* Material to process:
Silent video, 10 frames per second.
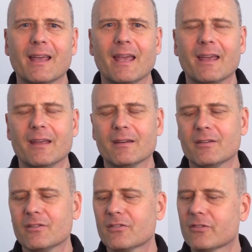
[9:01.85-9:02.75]

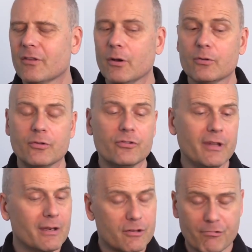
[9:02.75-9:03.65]
And those who
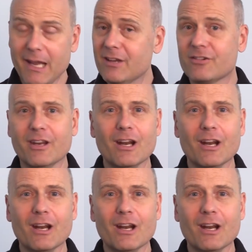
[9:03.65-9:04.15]
said, great,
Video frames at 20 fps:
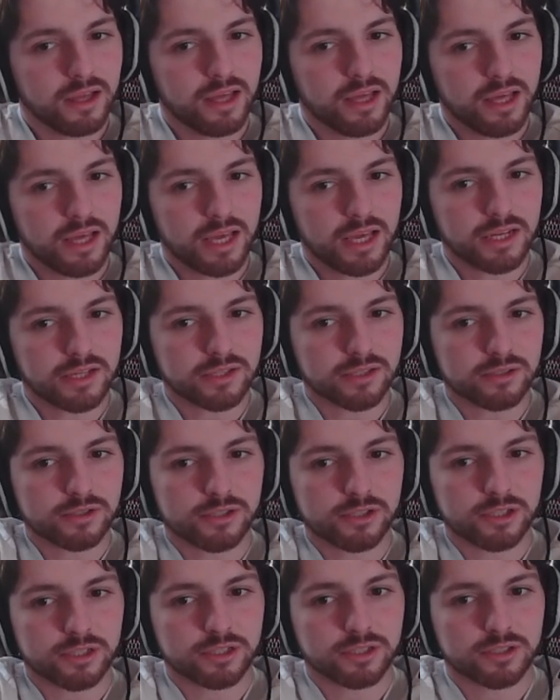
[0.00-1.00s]
into
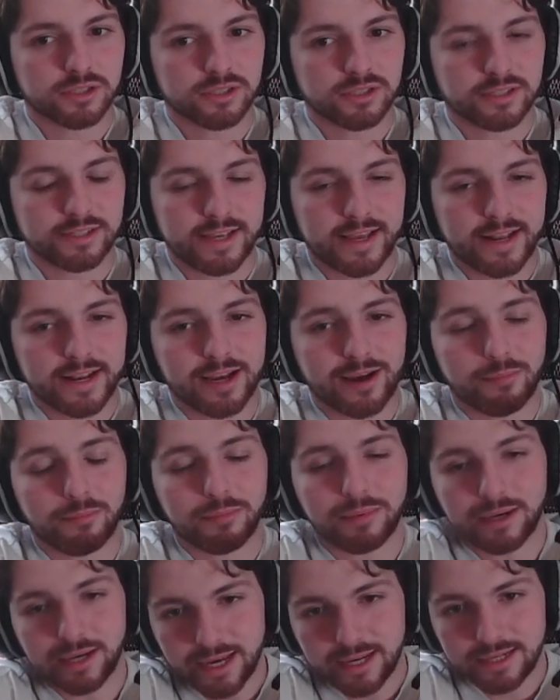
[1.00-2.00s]
just setting
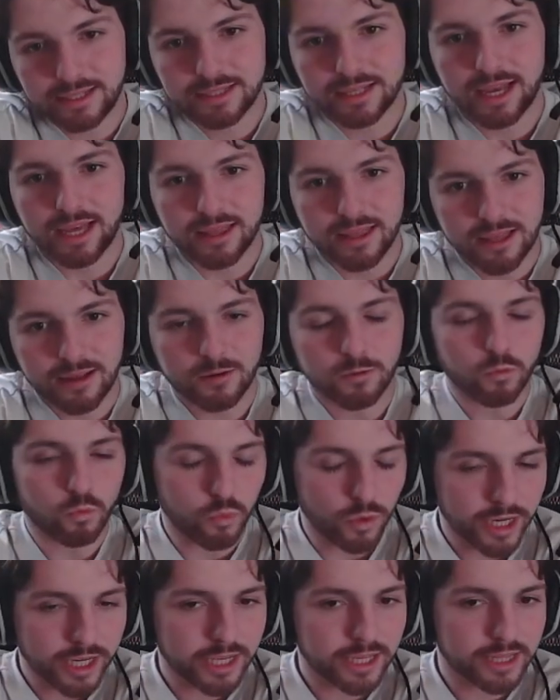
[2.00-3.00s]
up late and then
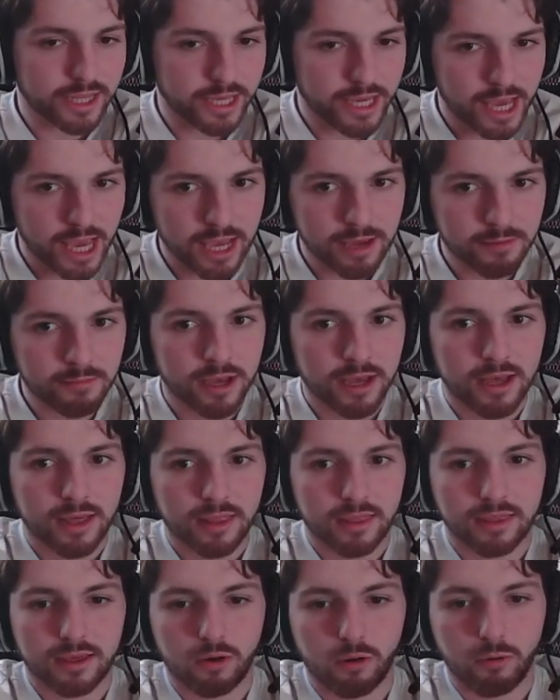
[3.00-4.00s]
winning the game.
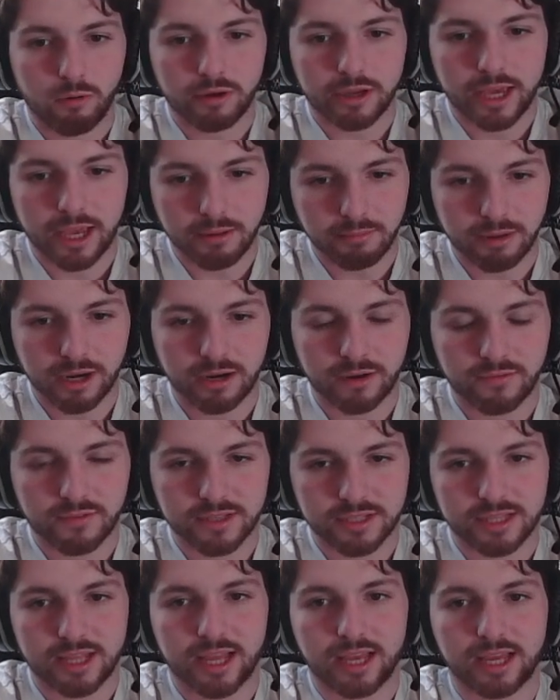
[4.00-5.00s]
The whole game plan of
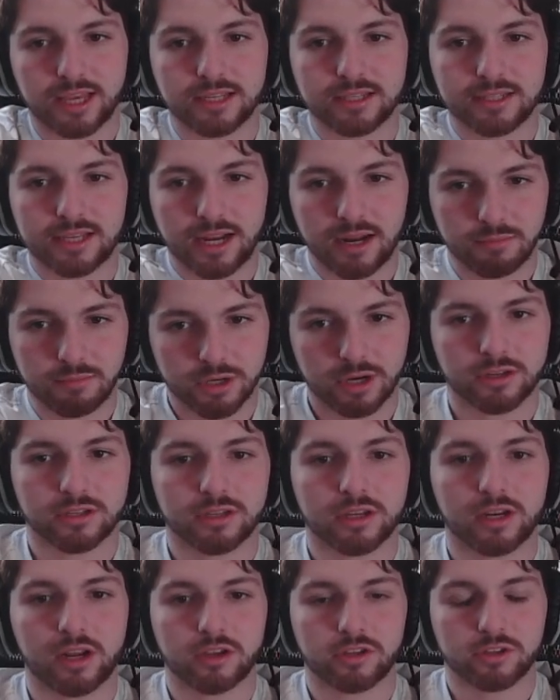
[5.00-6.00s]
this deck is set up
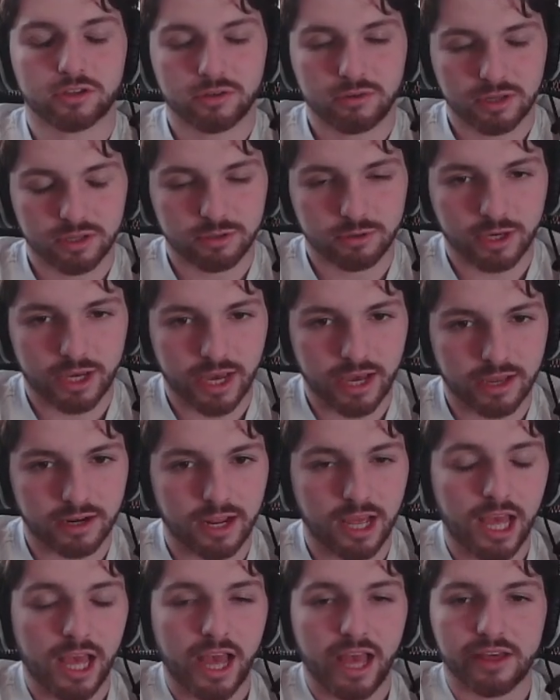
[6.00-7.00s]
Charizard as soon as you can,
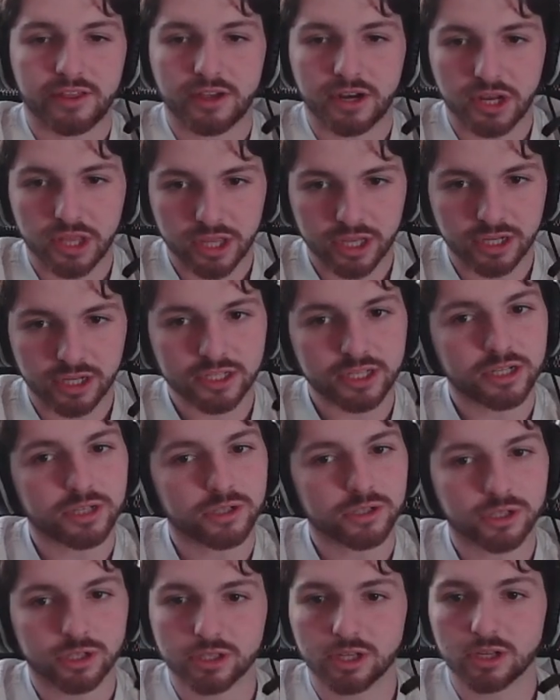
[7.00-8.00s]
and then third turn
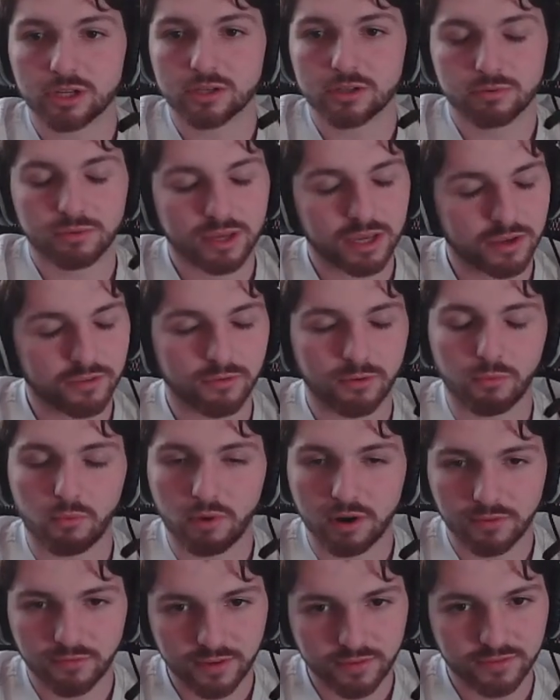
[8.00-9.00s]
just start swinging for
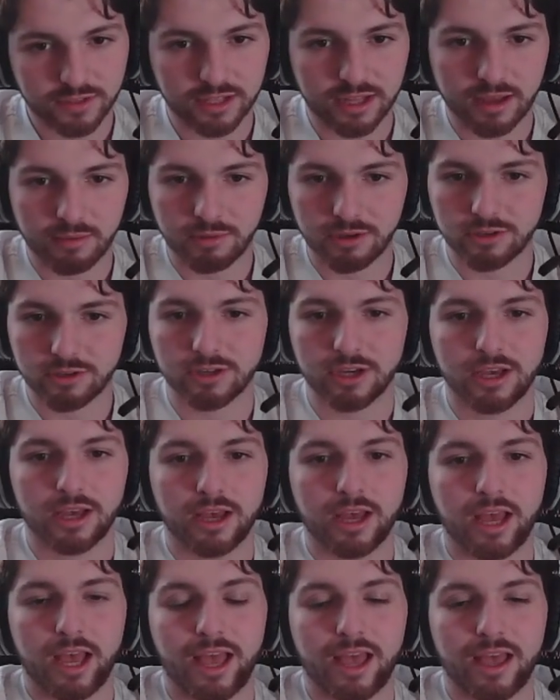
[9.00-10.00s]
150 damage,
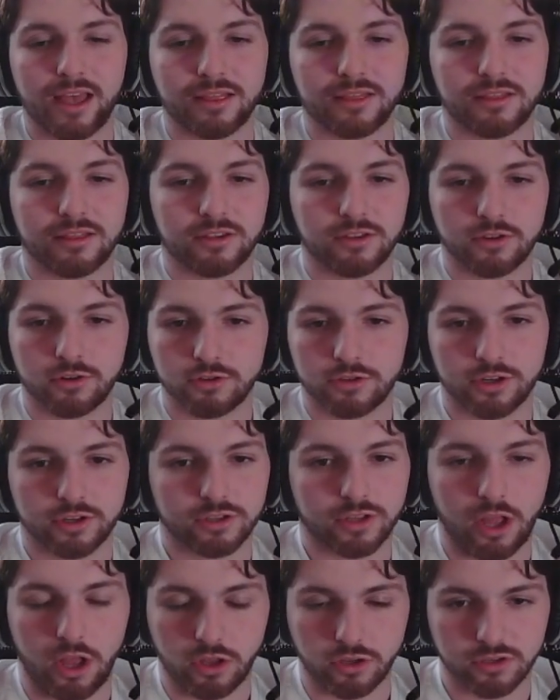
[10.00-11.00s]
and you're
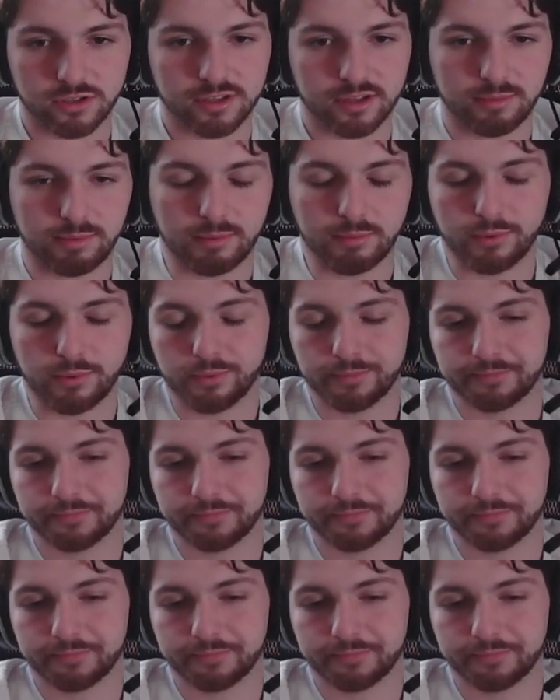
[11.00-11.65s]
just unstoppable.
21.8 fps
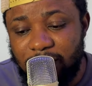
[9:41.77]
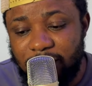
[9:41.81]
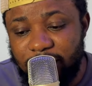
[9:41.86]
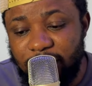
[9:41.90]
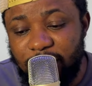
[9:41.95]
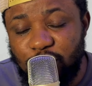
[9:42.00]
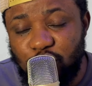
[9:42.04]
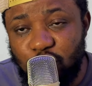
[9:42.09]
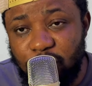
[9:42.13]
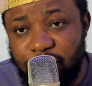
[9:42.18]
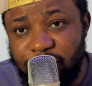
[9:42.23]

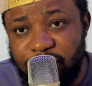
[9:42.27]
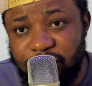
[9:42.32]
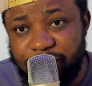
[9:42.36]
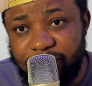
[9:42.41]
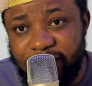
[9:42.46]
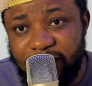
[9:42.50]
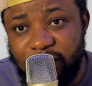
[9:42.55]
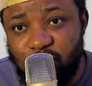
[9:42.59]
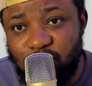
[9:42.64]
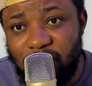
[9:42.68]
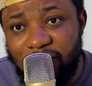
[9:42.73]
This is not a
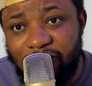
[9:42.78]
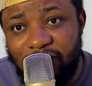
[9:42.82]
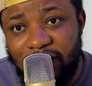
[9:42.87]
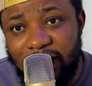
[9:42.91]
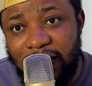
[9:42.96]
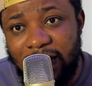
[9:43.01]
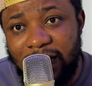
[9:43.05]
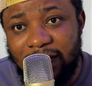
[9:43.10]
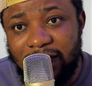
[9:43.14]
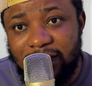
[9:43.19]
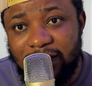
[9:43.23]
spiritual
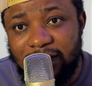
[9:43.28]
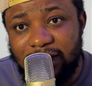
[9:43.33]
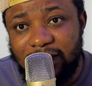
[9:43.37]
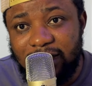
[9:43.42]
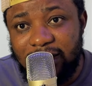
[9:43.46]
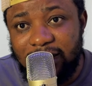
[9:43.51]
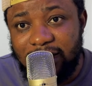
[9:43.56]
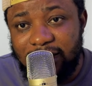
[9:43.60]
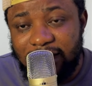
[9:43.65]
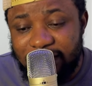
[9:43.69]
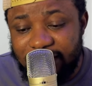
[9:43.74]
fire.
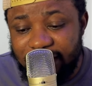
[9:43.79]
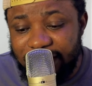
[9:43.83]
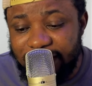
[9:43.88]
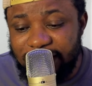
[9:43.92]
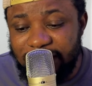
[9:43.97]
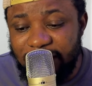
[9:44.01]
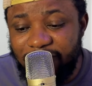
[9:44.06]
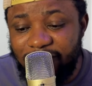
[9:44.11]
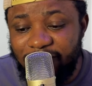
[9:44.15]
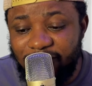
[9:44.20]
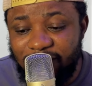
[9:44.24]
This
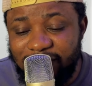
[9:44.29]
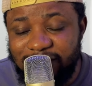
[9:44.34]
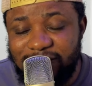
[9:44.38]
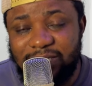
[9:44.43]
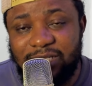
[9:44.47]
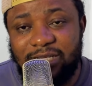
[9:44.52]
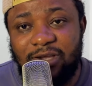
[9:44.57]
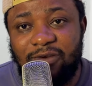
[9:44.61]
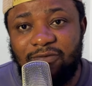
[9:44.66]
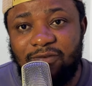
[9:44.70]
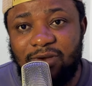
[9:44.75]
is a
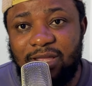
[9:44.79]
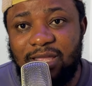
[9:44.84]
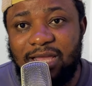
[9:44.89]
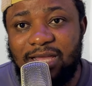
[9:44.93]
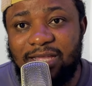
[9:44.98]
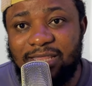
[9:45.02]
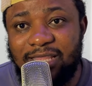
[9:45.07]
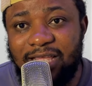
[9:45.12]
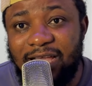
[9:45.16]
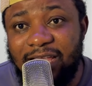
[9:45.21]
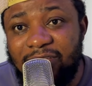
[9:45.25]
physical
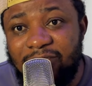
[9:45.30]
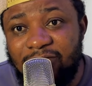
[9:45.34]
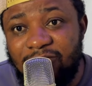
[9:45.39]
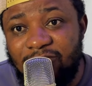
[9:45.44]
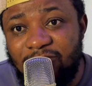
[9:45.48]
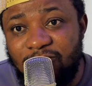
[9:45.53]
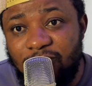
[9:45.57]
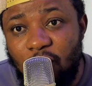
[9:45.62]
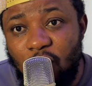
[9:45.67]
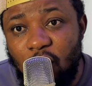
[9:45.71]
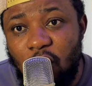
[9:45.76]
fire that
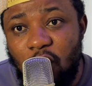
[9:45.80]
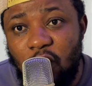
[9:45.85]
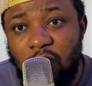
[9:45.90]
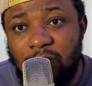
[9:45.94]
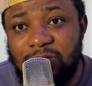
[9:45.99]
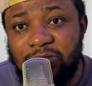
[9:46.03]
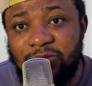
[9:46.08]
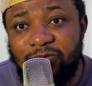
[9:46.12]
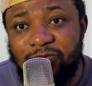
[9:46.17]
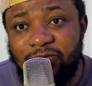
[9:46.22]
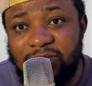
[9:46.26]

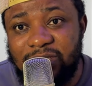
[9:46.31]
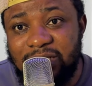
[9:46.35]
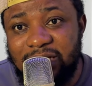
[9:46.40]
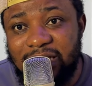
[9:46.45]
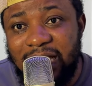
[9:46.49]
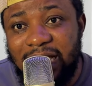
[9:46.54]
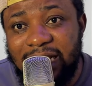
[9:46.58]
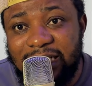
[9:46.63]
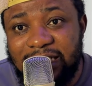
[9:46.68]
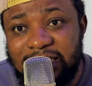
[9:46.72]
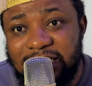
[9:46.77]
involves
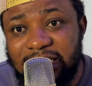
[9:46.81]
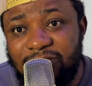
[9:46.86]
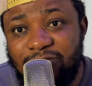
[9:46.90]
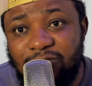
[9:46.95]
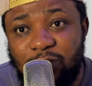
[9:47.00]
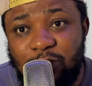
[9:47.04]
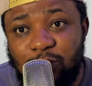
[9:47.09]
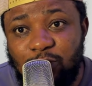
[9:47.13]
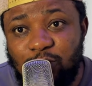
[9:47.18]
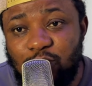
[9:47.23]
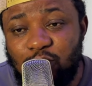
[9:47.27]
physicality
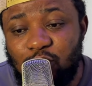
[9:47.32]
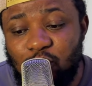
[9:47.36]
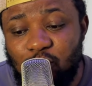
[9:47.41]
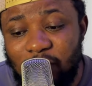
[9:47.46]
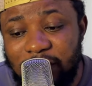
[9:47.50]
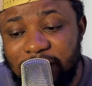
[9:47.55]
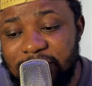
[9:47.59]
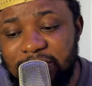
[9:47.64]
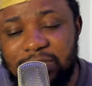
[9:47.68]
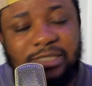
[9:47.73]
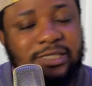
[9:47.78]
for you to
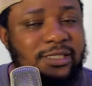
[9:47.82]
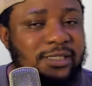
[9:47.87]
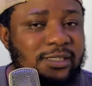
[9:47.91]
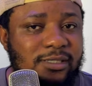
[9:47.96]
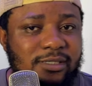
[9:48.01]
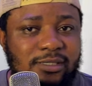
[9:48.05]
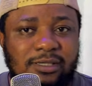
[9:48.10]
quench it.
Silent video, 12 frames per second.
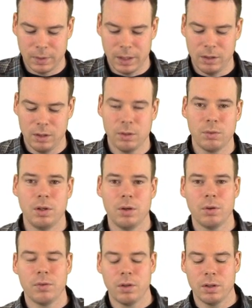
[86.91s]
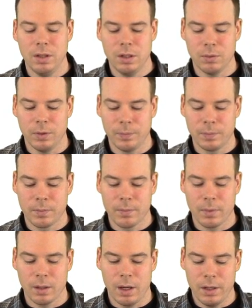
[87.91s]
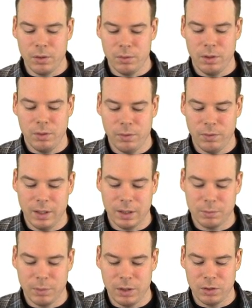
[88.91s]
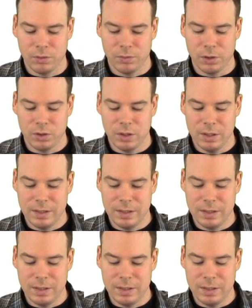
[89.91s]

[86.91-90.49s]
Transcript: I don't know if they're equal. I don't know if the exponential function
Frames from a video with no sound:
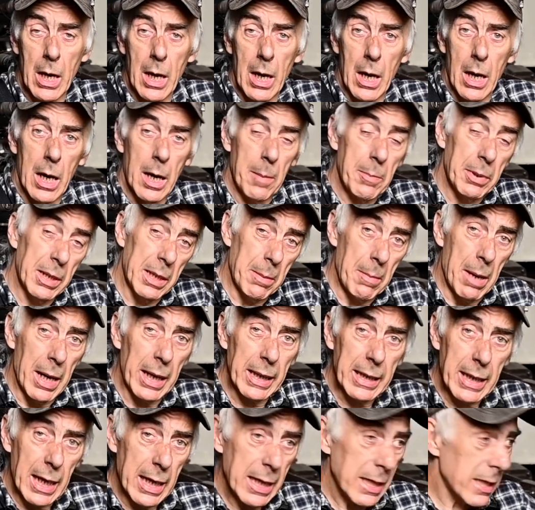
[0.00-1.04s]
Uh, but in my
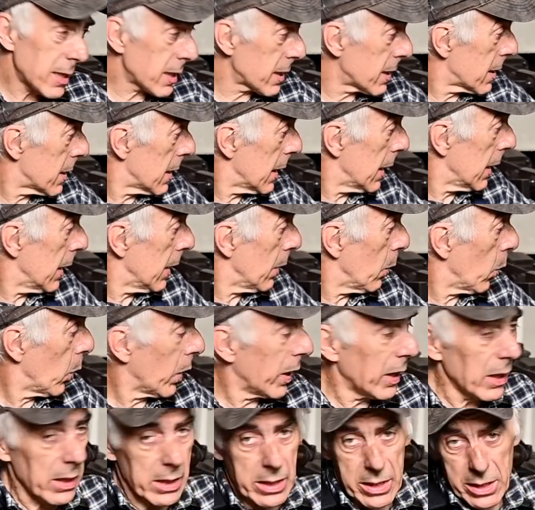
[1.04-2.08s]
case, the
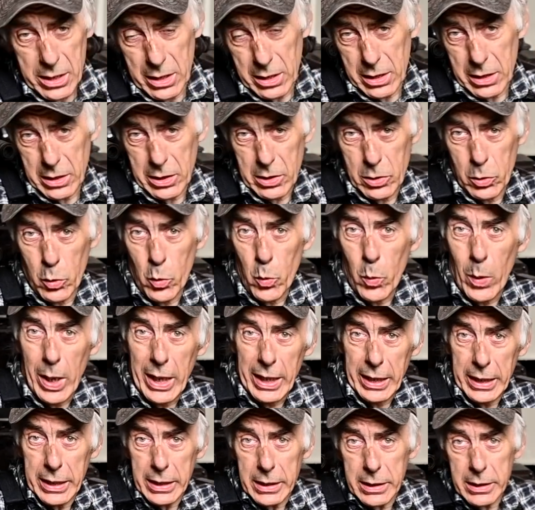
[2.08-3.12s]
wheels are too
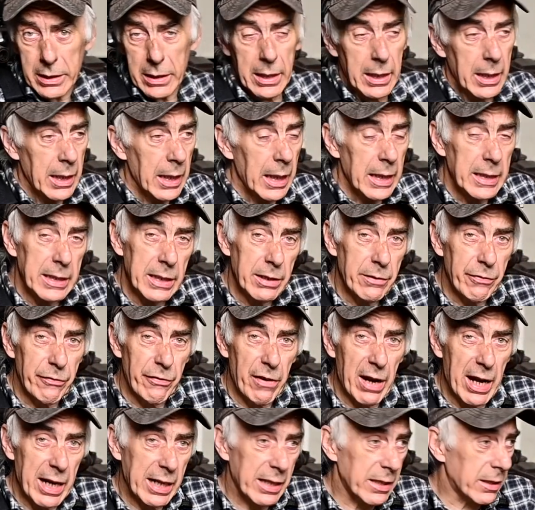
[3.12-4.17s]
wide, and in
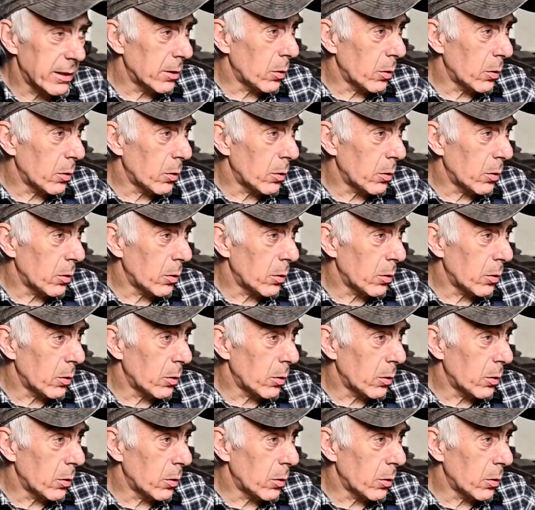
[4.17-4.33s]
fact,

* Activity: Among the records, find all lines that include the string "Silent" and return them.

* Task result:
Silent video, 10 frames per second.
Silent video, 12 frames per second.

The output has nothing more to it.